The Bush Tax Cuts attempted to eliminate the marriage penalty 12 years ago. However, the marital penalty still exists for couples of all genders who earn a combined amount of more than $146,400 a year. If each spouse earns about half of the income, the government will take about 5% more of every marginal dollar earned than what they would owe if they were each filing a single return. The American Taxpayer Relief Act of 2012 (ATRA12) restored the top tax rate of 39.6% for taxpayers with income over $400,000 ($450,000 for joint filers) making the penalty even worse.
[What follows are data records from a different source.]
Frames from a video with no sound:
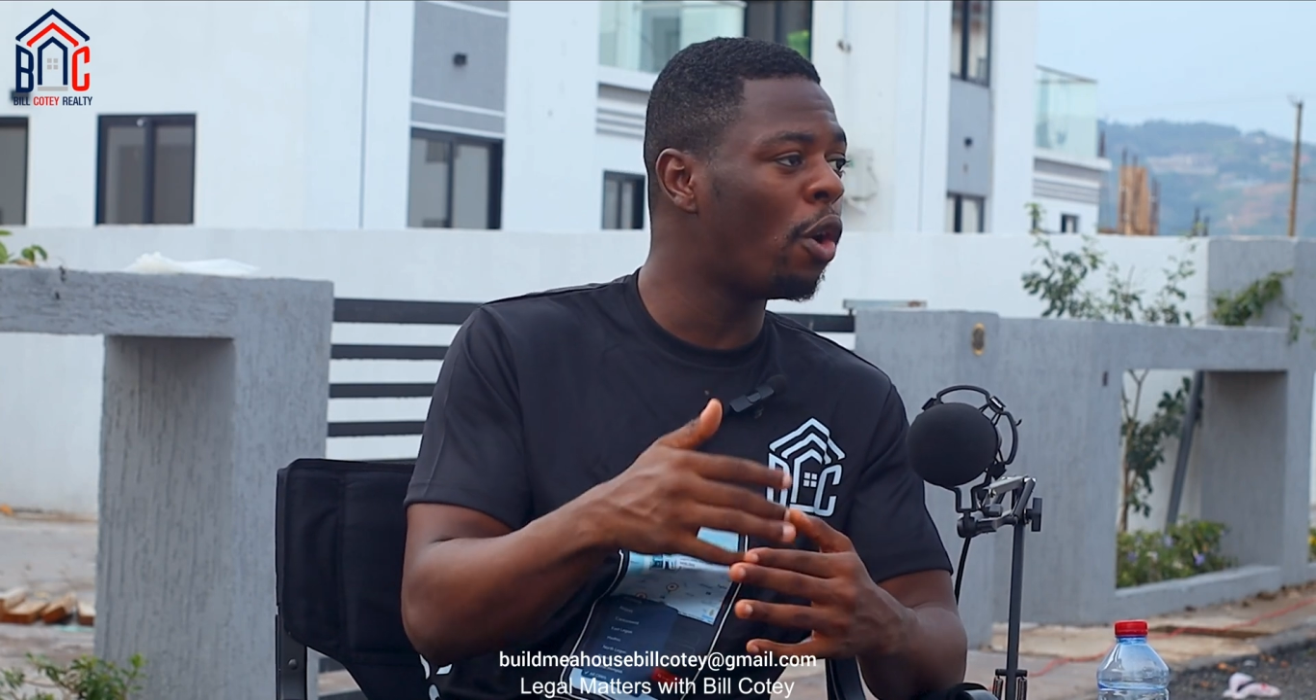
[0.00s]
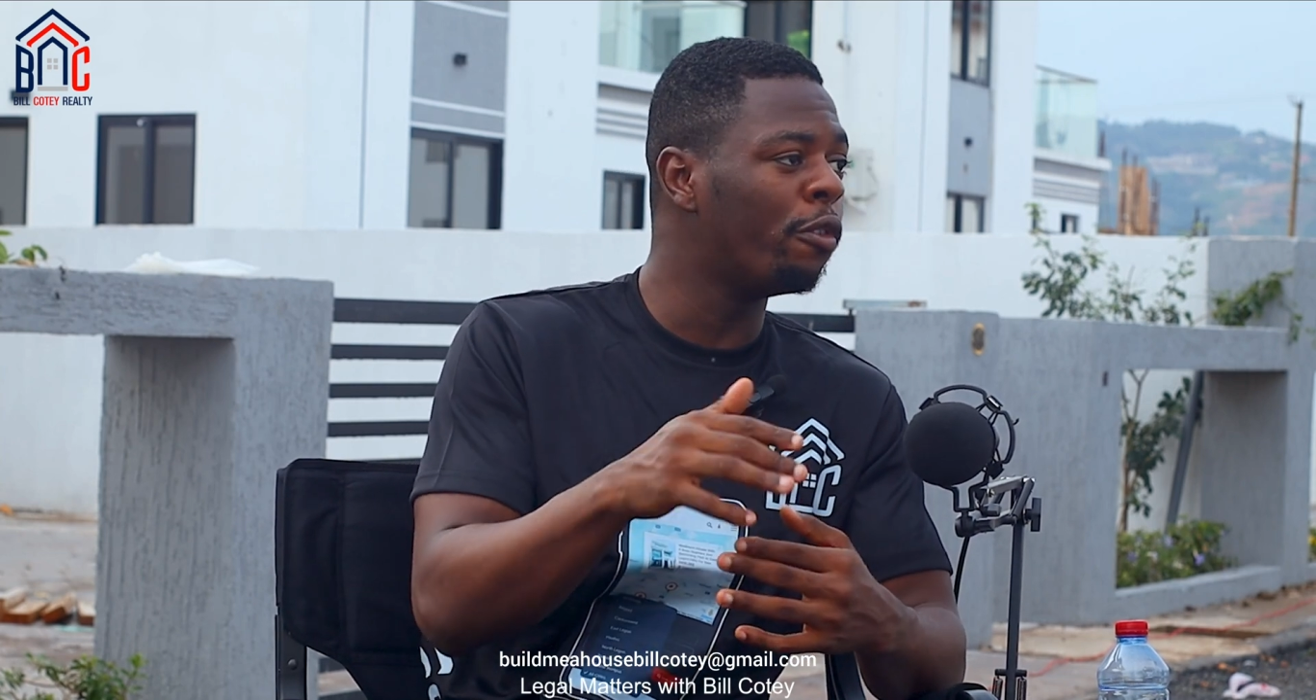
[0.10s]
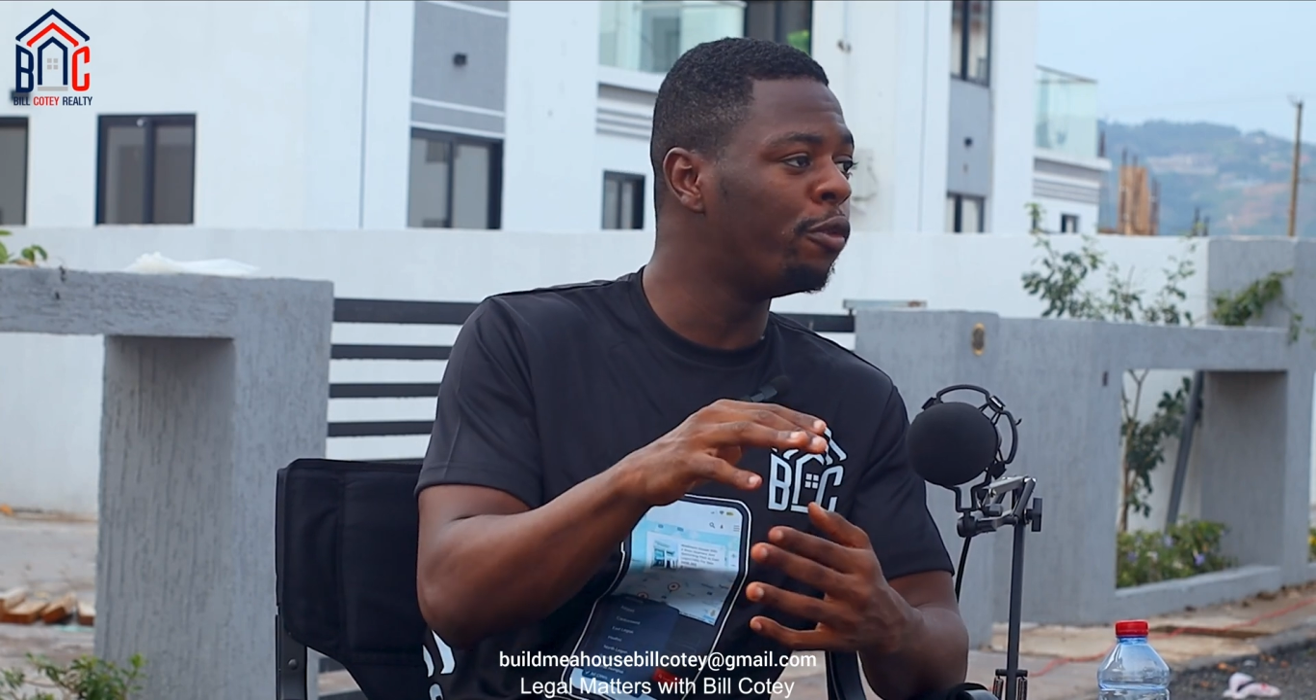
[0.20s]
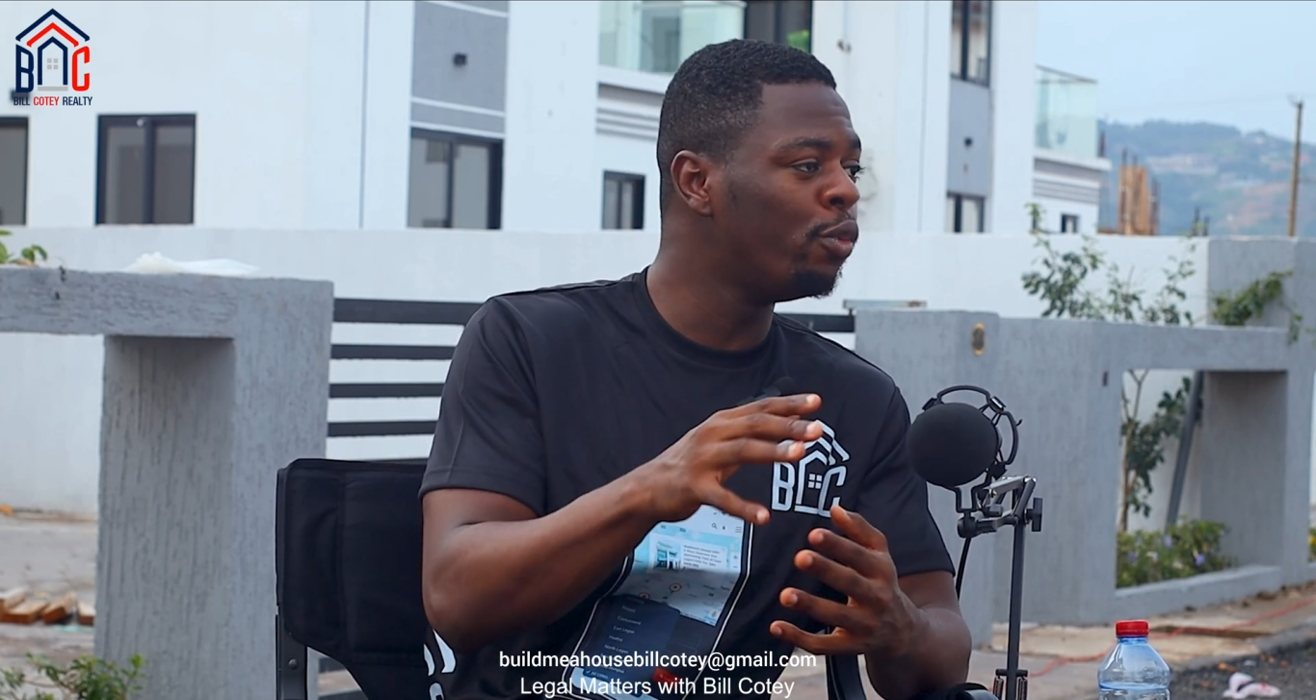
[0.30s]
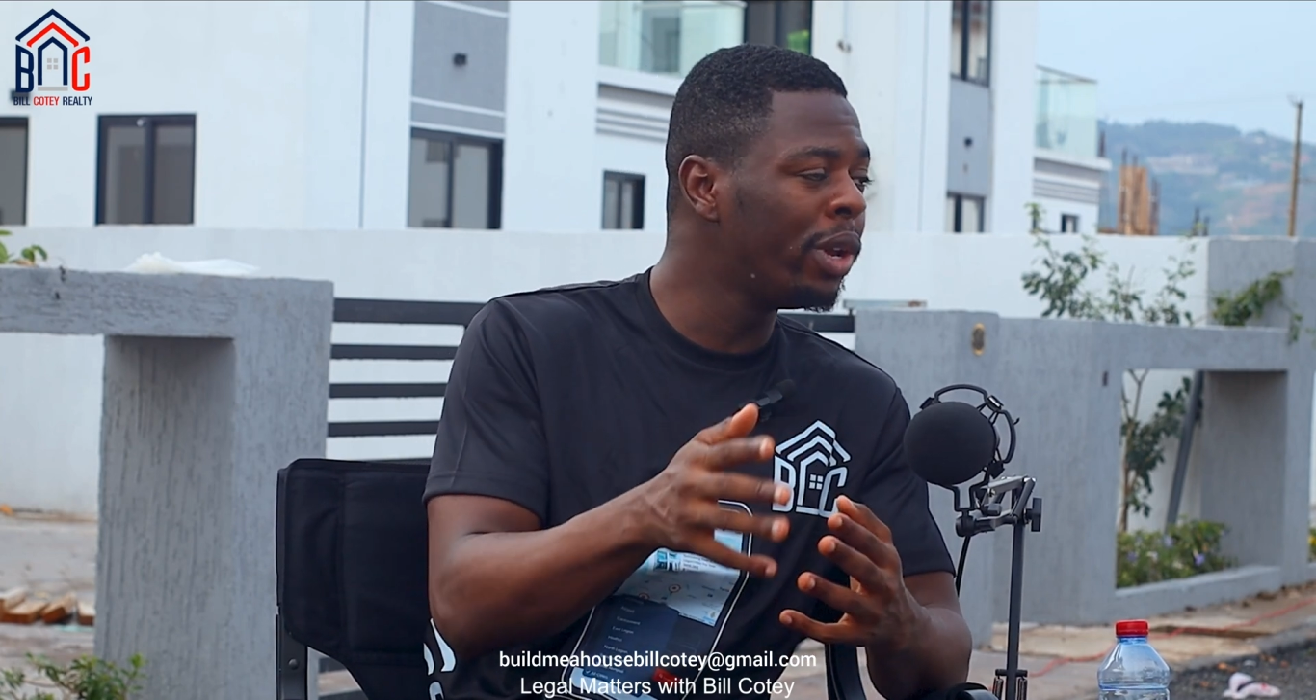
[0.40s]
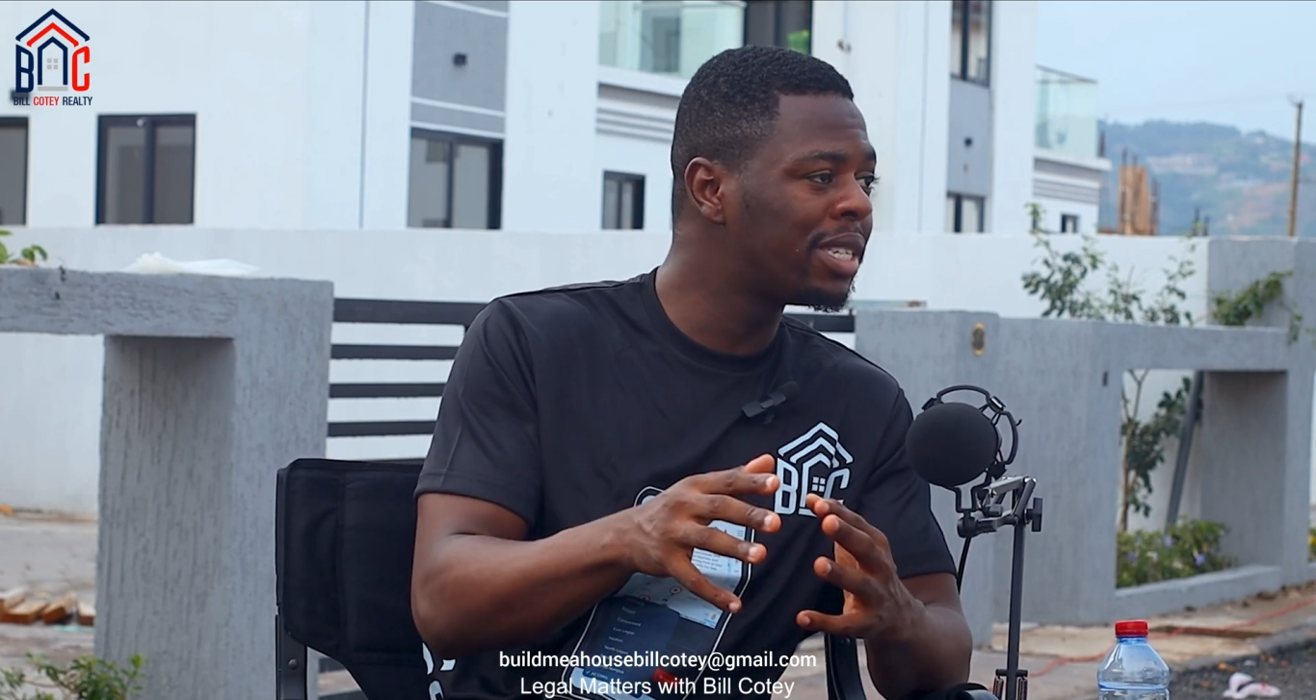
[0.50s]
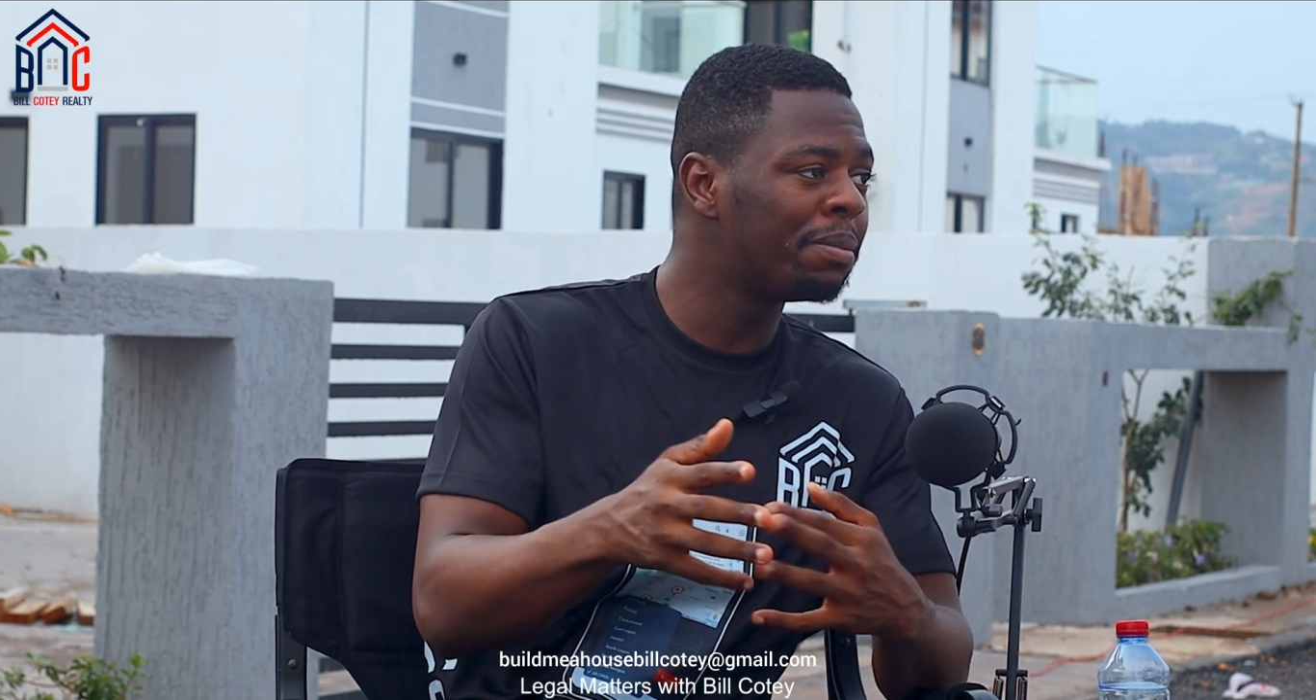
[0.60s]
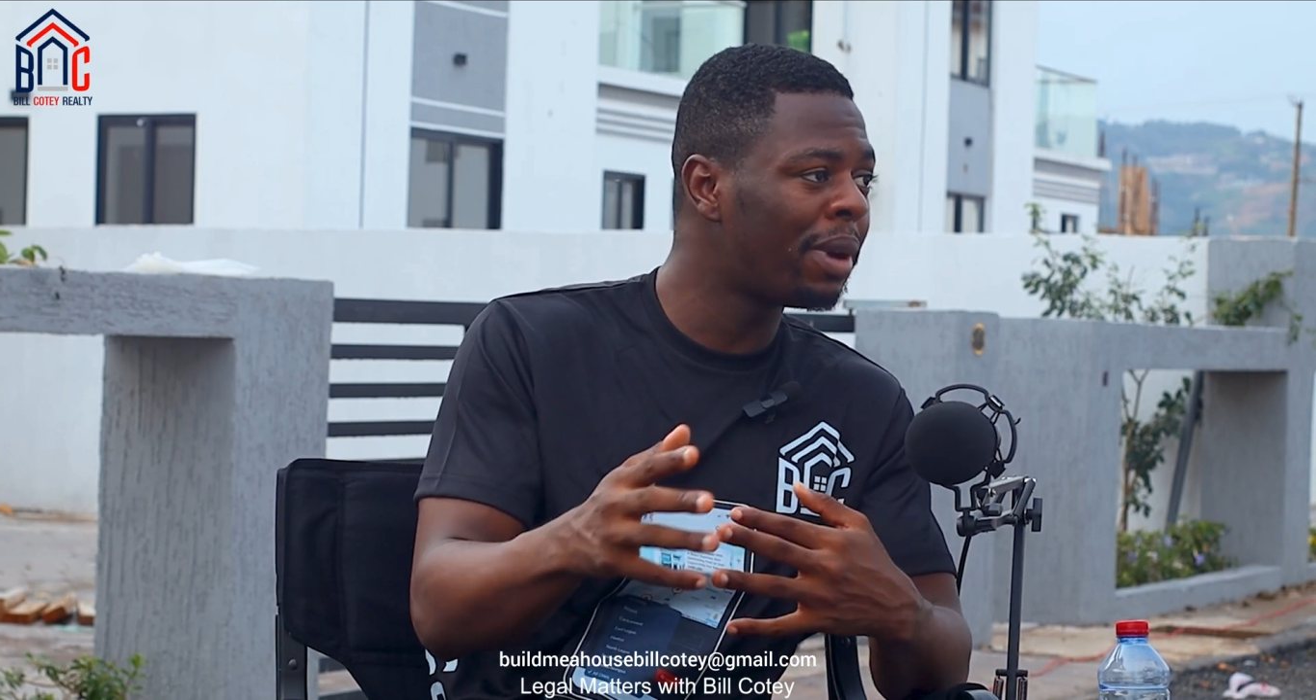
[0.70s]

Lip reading: of weeks,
The new Medicare surtax taking effect this year also carries a marriage penalty; an additional tax of 3.8% to the lesser of net investment income or the excess of modified adjusted gross income over the threshold of $200,000 for single taxpayers and $250,000 for joint filers.

The Congressional Budget Office estimated same-sex couples filing jointly would open up $500 to $700 million a year in higher tax receipts before ATRA12 and the Medicare Surtax took effect. New estimates were not available, but it’s likely wealthy same-sex households will be spending billions of dollars in additional taxes for the right to get married.